Ehrbar contends that GAAP distorts economic reality in areas such as R&D, strategic management, expense recognition, depreciation, restructuring charges, taxes and balance sheet adjustments (64). R&D under GAAP standards require Corporations to immediately expense R&D in the period in which they occur, where as managers and investors see R&D as an investment. GAAP’s treatment of R&D reduces book value by writing down the asset to $0; EVA would capitalize R&D and amortize it over a period of time.
Lastly, GAAP incentives can be ineffective motivators. For example, a retiring officer’s pension plan is linked to earnings. During their last year they might skimp on R&D to boost earnings because their pension plan is tied to performance. Operating earnings often serve as the benchmark for management compensation. Management has the incentive to negotiate a target that is easy to beat. Managers aim low, insuring their bonus. Trade loading is a second example of how GAAP can affect management decisions concerning bonuses and owner interests.
EVA as a measure of financial performance is positively related MVA, but depending on the methodology, the result vary. Kramer and Pushner used simple univariate regressions to compare EVA with other measures explaining EVA. Their results were mixed, NOPAT’s explanatory power in Ordinary Least Squares Regressions outperformed EVA by 9%, however when weighted, EVA’s explanatory power was higher overall and surpassed NOPAT by 6%. Kramer and Pushner note that the market focuses on profits rather than EVA.

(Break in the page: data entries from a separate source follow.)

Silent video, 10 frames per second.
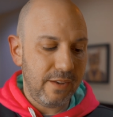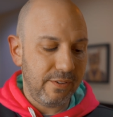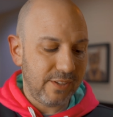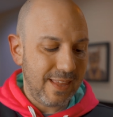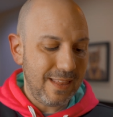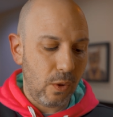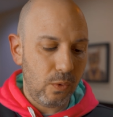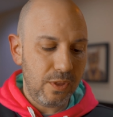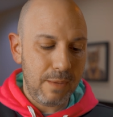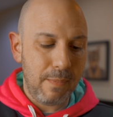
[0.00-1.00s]
difference. I think the
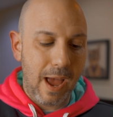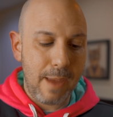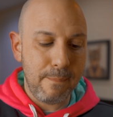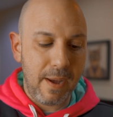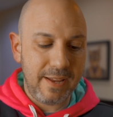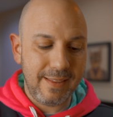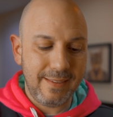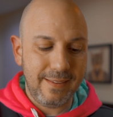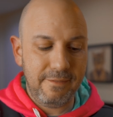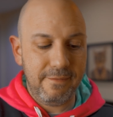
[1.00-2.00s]
only thing I might,
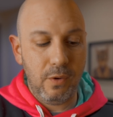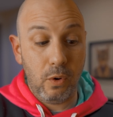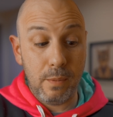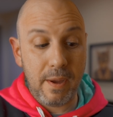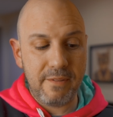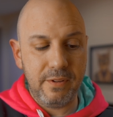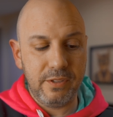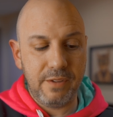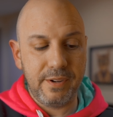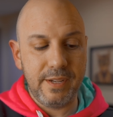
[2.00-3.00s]
or it might feel
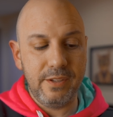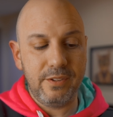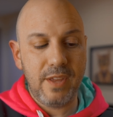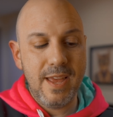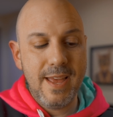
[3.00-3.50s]
different is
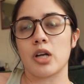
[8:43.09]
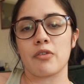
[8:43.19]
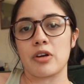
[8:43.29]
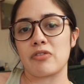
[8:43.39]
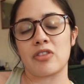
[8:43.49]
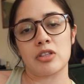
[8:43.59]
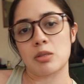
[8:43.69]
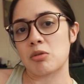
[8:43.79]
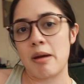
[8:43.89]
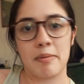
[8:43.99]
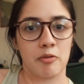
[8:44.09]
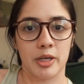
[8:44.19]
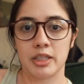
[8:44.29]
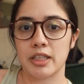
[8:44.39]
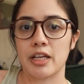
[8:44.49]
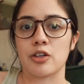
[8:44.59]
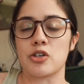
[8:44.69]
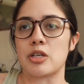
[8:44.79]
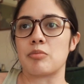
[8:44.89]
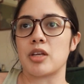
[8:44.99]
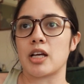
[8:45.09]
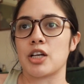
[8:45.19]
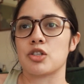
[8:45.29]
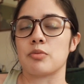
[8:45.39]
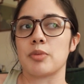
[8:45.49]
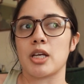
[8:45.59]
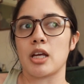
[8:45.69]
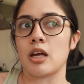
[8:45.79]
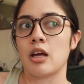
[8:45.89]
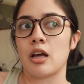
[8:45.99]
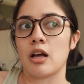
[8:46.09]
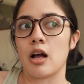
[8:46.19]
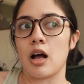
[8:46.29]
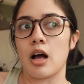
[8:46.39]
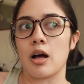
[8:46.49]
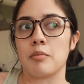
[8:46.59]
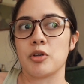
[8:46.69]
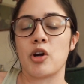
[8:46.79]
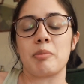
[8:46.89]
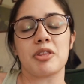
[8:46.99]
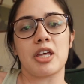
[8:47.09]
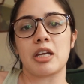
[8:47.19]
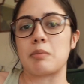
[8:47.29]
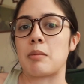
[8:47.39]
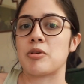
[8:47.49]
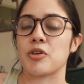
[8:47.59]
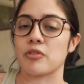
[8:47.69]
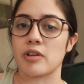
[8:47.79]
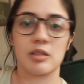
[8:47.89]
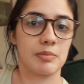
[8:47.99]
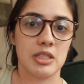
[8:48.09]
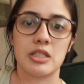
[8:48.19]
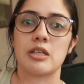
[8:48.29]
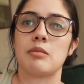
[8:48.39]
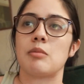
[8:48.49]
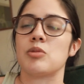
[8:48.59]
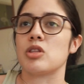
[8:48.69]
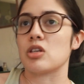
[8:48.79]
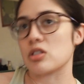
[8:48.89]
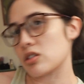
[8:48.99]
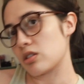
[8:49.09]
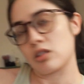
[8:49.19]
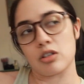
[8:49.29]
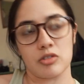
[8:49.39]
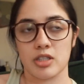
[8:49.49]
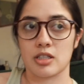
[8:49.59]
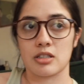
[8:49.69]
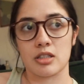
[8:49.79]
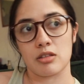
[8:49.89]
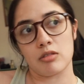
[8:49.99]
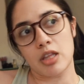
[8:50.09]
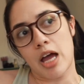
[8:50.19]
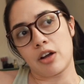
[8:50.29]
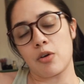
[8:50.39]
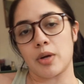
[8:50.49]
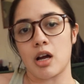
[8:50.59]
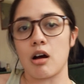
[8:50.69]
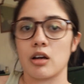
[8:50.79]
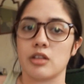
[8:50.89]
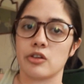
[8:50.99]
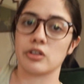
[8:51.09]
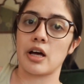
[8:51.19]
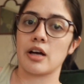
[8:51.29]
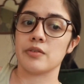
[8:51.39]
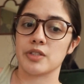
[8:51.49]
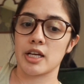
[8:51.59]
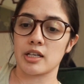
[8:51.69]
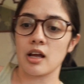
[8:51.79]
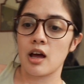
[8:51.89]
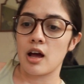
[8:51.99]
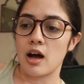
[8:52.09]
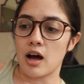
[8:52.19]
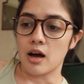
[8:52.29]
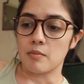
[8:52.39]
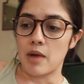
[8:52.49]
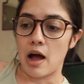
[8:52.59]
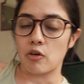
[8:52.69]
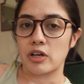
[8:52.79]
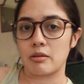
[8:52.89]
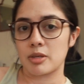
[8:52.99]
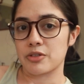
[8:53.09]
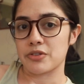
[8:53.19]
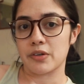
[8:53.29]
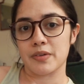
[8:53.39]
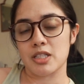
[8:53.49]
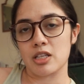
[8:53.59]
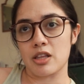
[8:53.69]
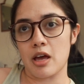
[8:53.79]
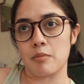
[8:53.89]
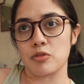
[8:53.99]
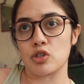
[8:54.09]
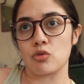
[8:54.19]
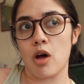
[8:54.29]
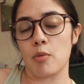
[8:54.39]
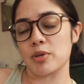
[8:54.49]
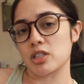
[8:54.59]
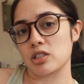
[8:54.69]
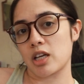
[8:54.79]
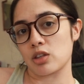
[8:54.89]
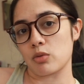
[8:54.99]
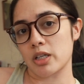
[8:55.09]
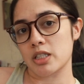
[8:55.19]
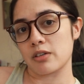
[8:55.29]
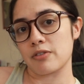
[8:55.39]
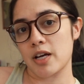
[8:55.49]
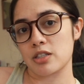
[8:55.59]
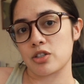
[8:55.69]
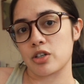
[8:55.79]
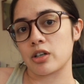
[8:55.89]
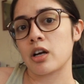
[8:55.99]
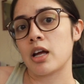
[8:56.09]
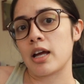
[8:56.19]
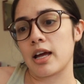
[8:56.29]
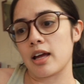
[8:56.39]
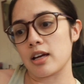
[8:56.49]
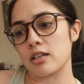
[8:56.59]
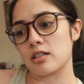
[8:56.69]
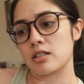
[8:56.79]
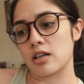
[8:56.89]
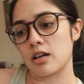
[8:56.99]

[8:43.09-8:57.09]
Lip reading: if someone might be running late or something, I should be, empathetic. Maybe they're very busy. Maybe there's this, that going on in their lives, and how can I be of service to them to help us get the work done faster and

Investors rely on earnings estimates that are consistently calculated within the industry. This is not the case for FCF or EVA. Lastly, Kramer and Pushner observe, “investors certainly need to be aware of capital structure, they should already by familiar with the opportunity cost of their investment and may not need to incorporate this into the measure of performance” (Kramer and Pushner 47). Investors may be familiar with the opportunity cost of their investments, although EVA analysis can illuminate problems, such as those created by GAAP accounting, that may not be recognized otherwise.
Stephen O’Byrne and Stern Stewarts calculation required the recognition of two important characteristics that drastically changed the explanatory power of EVA. They note that simple a simple regression model, similar to the one used by Kramer and Pushner, depresses the predictive power of EVA and inflates the predictive power of earnings (Stewart 120). EVA with industry coefficients explains and impressive “56% of the variation in actual market/capital ratios” (Stewart 121). It also produces notable results for changes in EVA and market value over time. Far better results than NOPAT.
My results using a simple linear regression model parallels Kramer and Pushner’s results. EVA in 1997 has the highest R square factor, at 33%, but is far from the results calculated by Stewart. EVA’s R squared increased dramatically since 1992. This is consistent with the economic trend of the 90’s, so the increase may not necessarily reflect an increase in EVA due to internal factors, but an external factor, such as the greatest economic expansion in recorded history. All four factors consistently increase from 1992 to 1997. EVA could be a valuable tool if it is tailored to the company and industry.
This requires an understanding and adjustment for different EVA multiples for positive and negative EVA and different capital multiples for different size companies. This requires complex calculations, a regularly cited problem. However, in this context EVA lives up to its reputation as a great measure of corporate performance. Other functions, such as aligning employee and shareholder goals, the basis for an incentive system and a more realistic picture of economic reality, makes EVA more attractive. I would recommend using Stern Stewart model to calculate EVA.